If the government decides whether you can pursue your profession, the government quite obviously has you by the short hairs. From Eric Peters at ericpetersautos.com:
Many people think that licensing professions – medicine, for instance – is a sound idea because it reduces quackery.
Well, so much for that, eh?
Consider the contrary alternative – as applied to the practice of another profession. That of journalism. Anyone is free to write, without having to beg the state or a state-enforced guild of some kind (that’s you American Medical Association) for permission to do so. Permission that is conditional. Permission that can be rescinded – and for more than what is styled “malpractice,” as regards the practice of medicine.
The latter having become synonymous with obedience.

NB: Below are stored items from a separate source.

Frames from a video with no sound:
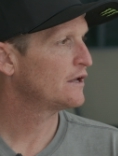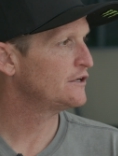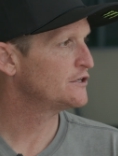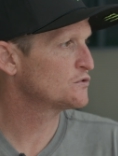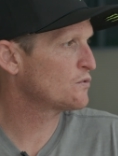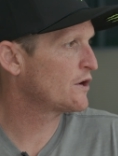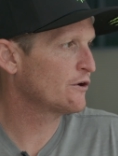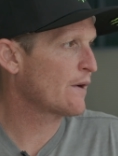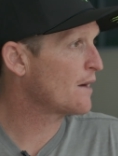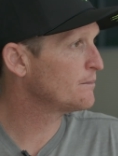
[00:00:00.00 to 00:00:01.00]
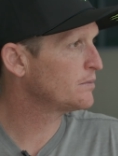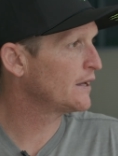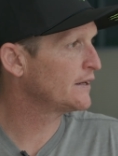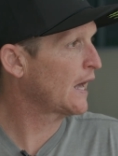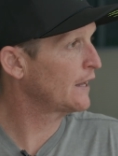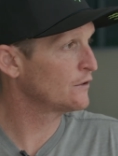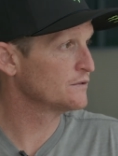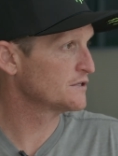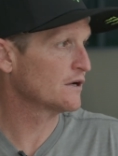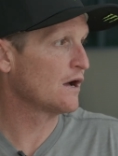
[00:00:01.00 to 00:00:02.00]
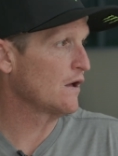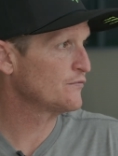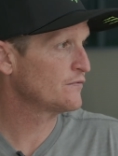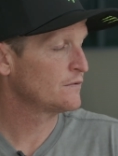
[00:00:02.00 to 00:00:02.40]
and you just want to go out and play nine holes of golf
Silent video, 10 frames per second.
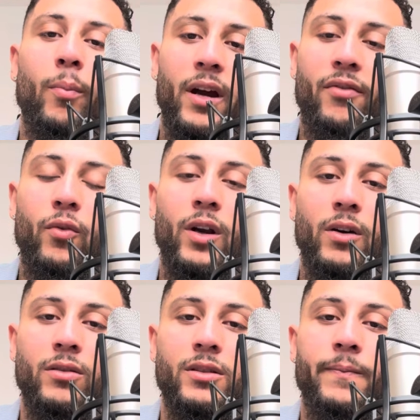everyone
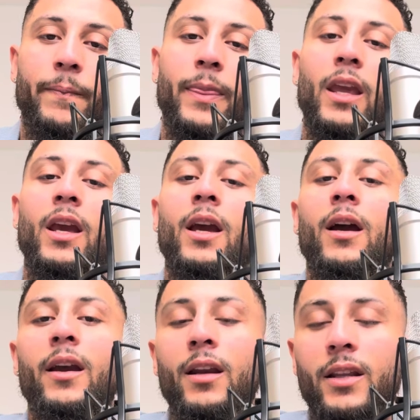else.
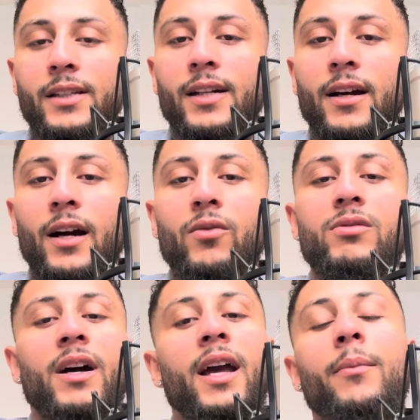In this account,
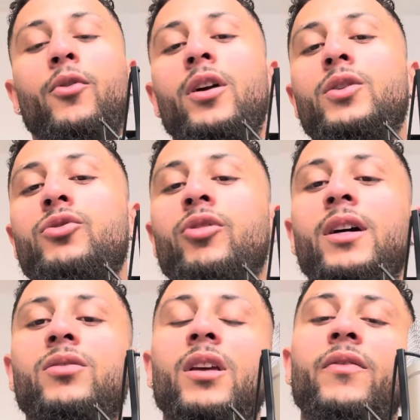I am going to try
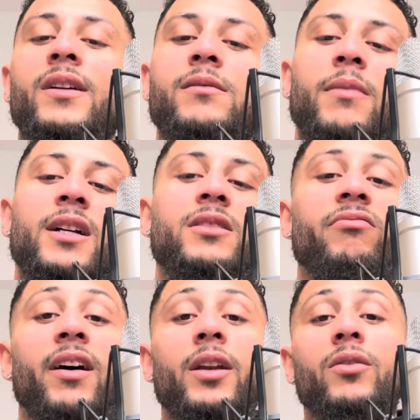to give as much
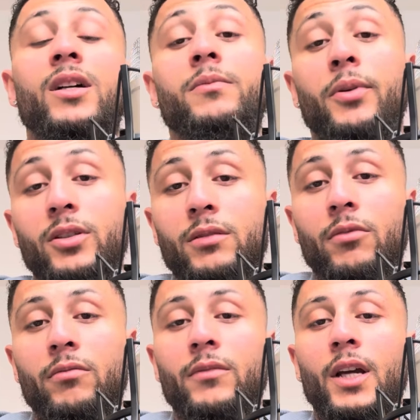value as possible,
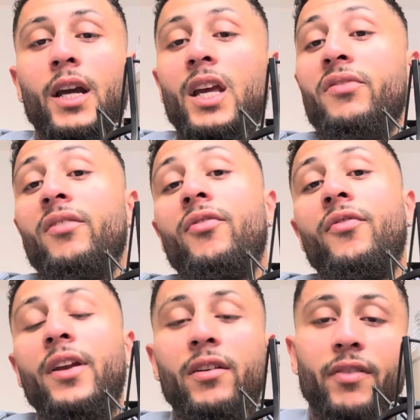even
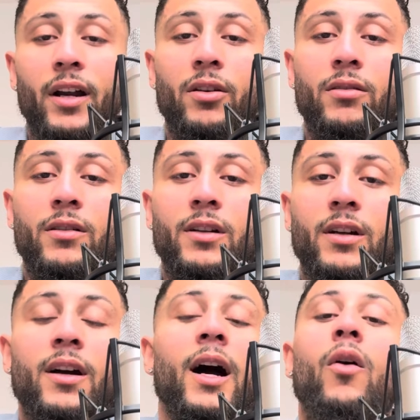free value.
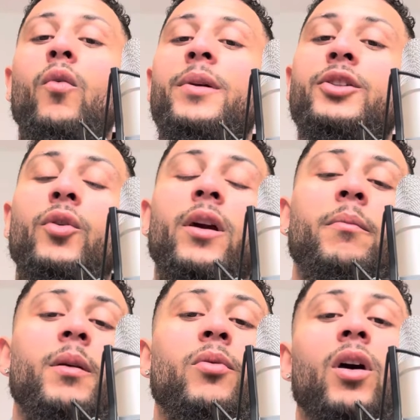I will be showing
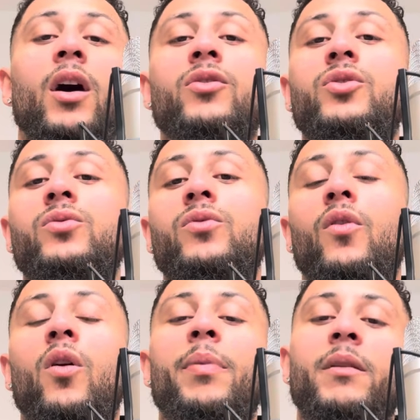people how to
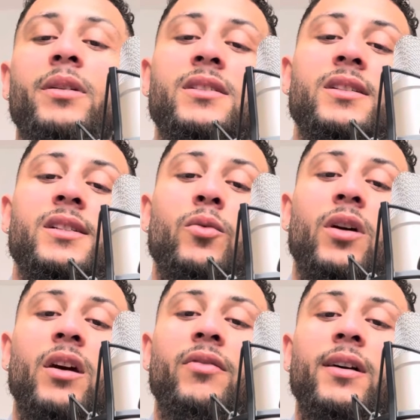open businesses and
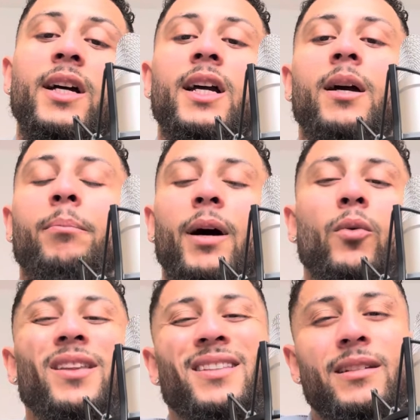whatever, but
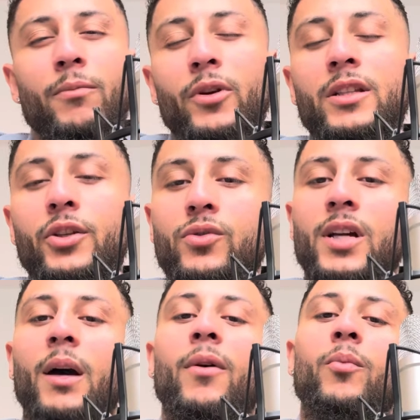with due
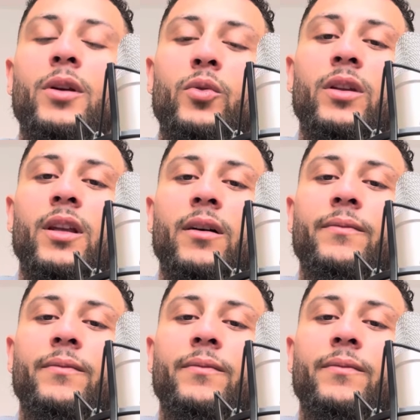time, I'll be doing that.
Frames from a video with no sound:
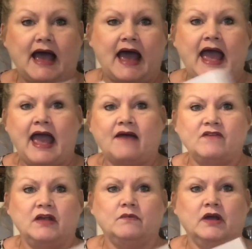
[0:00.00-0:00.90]
I have
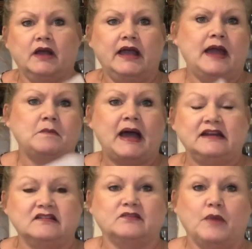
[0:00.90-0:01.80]
in at my
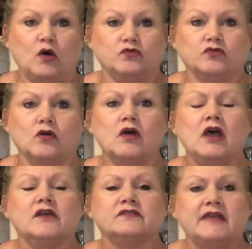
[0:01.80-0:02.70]
disposal.
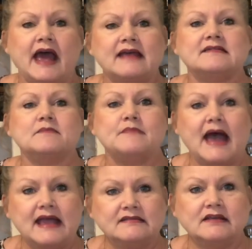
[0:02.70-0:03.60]
So that is
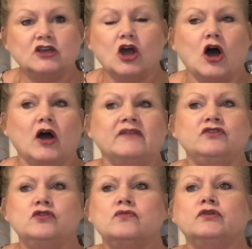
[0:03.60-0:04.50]
amazing, y'all. If
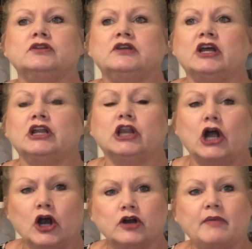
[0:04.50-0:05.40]
you could
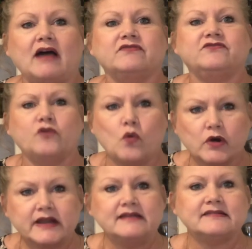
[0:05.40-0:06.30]
learn about
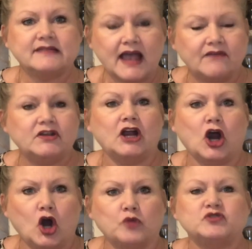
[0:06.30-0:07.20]
47
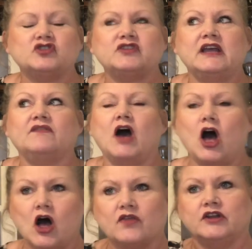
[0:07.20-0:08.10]
herbs, just think of
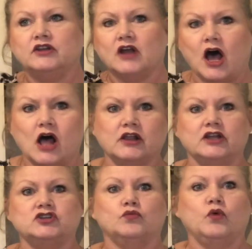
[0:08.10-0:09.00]
all the
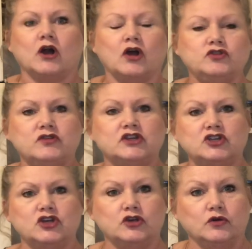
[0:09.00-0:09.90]
knowledge and what all you could
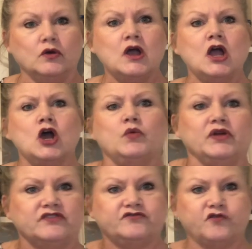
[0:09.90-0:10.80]
do
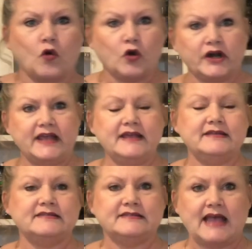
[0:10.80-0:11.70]
with
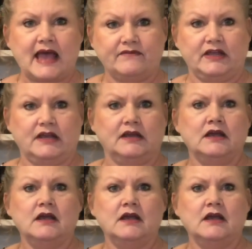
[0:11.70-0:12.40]
47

The state of California, as a for-instance, along with the medical guild that holds a sword of Damcoles over the heads of physicians in California via the threat of taking away their permission to practice, has been trying to do just that to any doctor who tells the truth about the inefficacy of “masks,” alternatives to the “vaccines” or questions anything the state/guild state as absolute truths that may not be questioned.
This sort of thing was also being done on an ad hoc basis nationally during the “pandemic,” via threatened firings – loss of privileges – if a doctor refused to “mask” or (more serious) did not try to force the “mask” upon patients.
The California business has been temporarily held in abeyance by courts but there is as yet no challenge to the principle underlying it – that to be allowed to practice medicine, one must obtain the state’s permission and be anointed by a state-backed guild to do so.